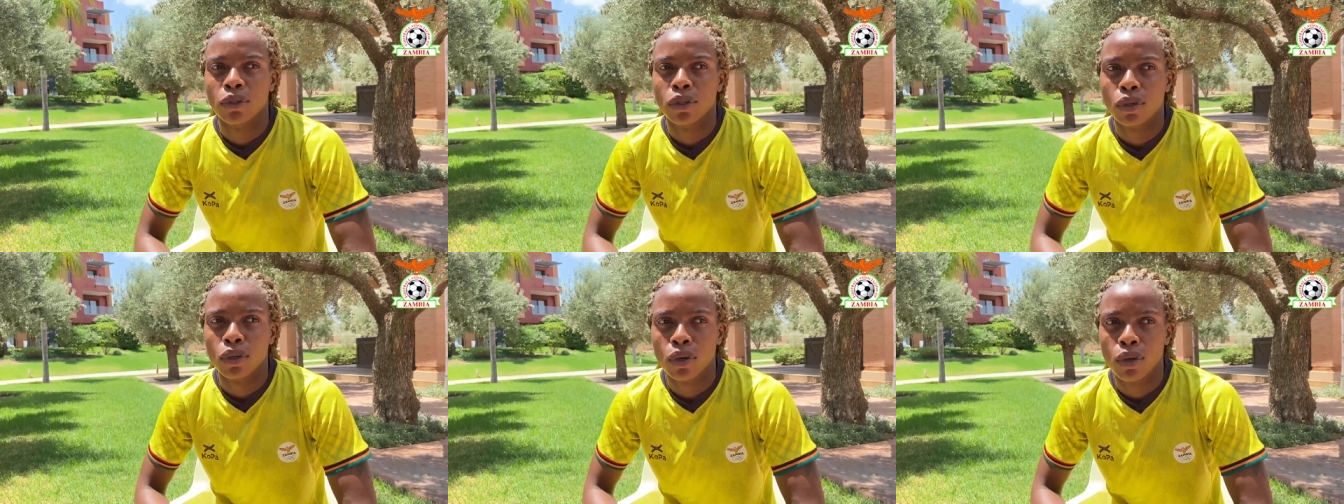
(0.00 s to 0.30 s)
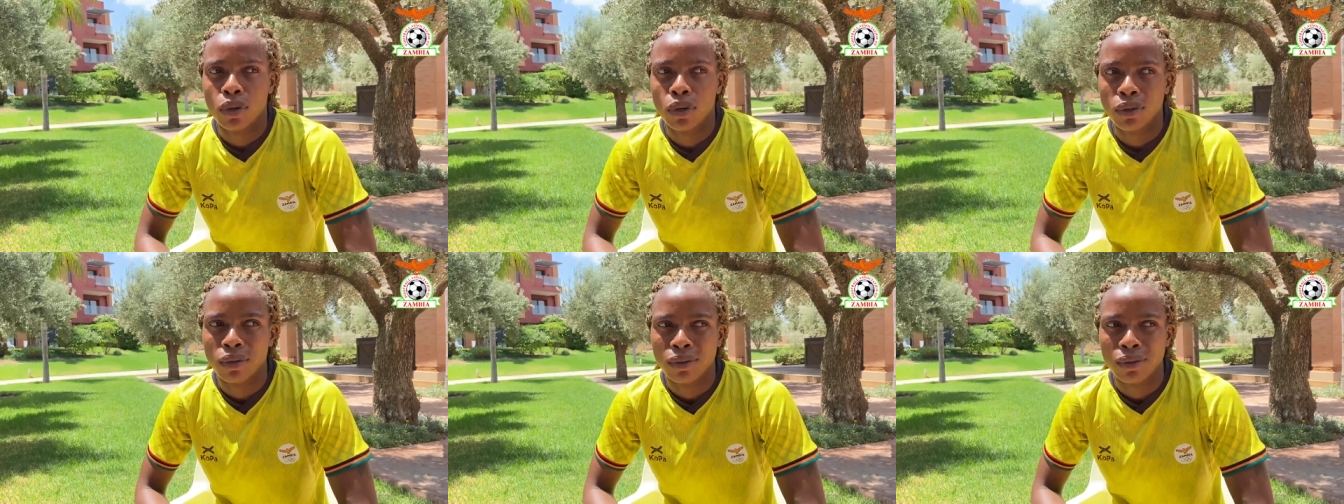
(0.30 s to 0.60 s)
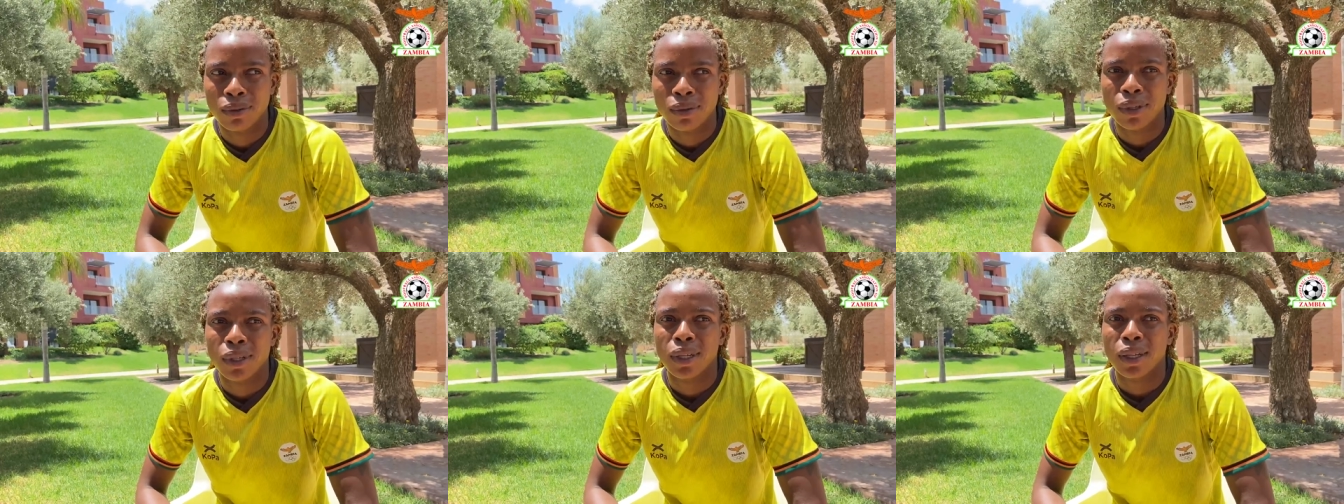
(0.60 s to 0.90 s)
So
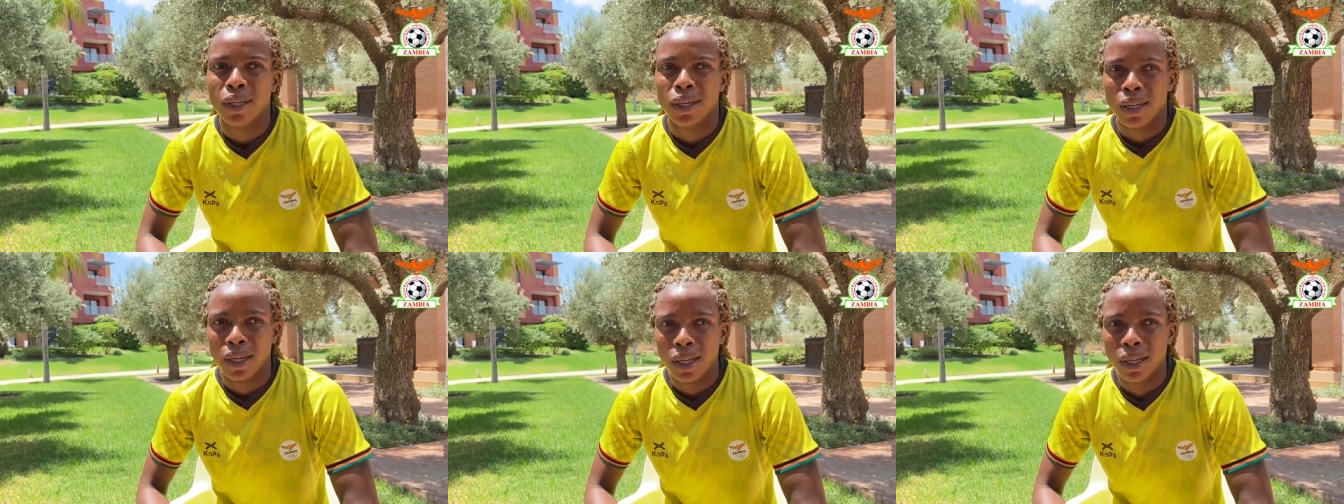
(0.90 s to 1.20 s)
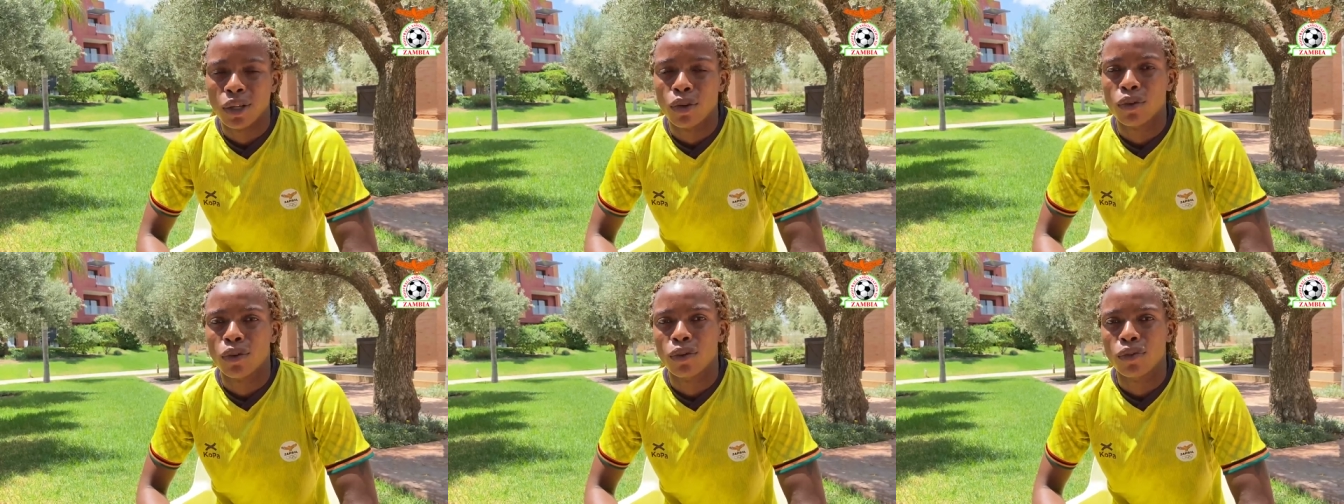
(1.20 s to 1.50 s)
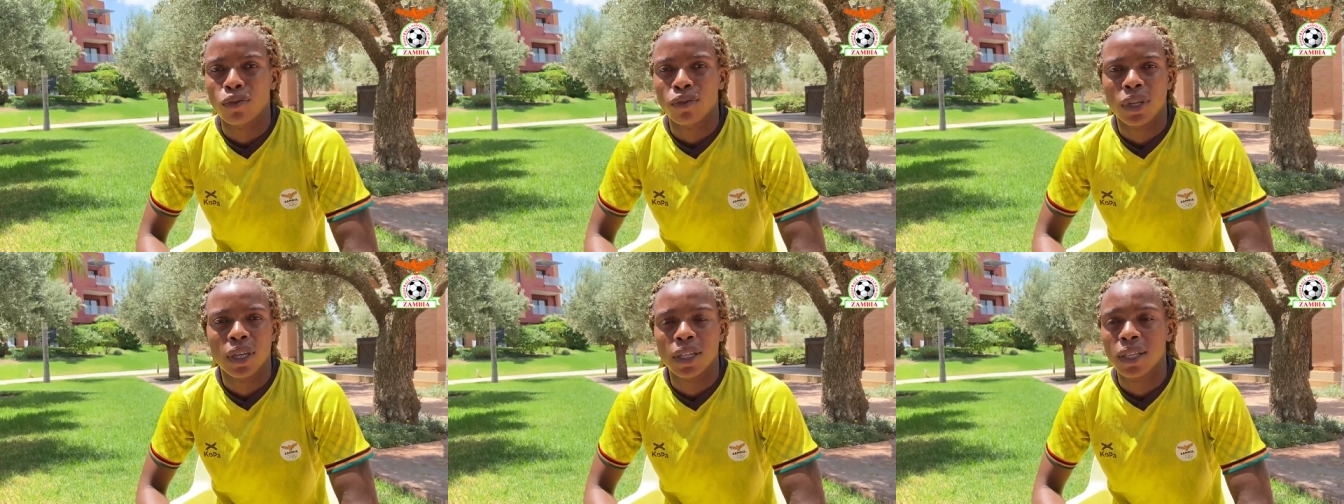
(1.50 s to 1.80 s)
it
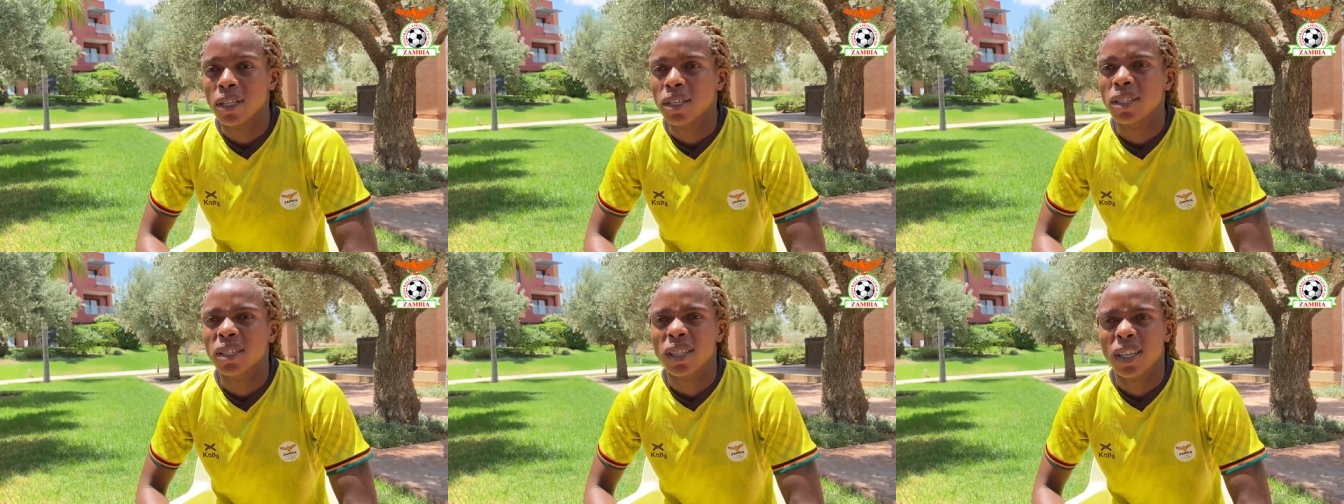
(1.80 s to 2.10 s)
all it is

┄┄┄┄┄┄┄┄┄┄

### Exercise objective
Give back the full data exactly as it reads, but drop the pictures.

### Output
(0.00 s to 0.30 s)
(0.30 s to 0.60 s)
(0.60 s to 0.90 s)
So
(0.90 s to 1.20 s)
(1.20 s to 1.50 s)
(1.50 s to 1.80 s)
it
(1.80 s to 2.10 s)
all it is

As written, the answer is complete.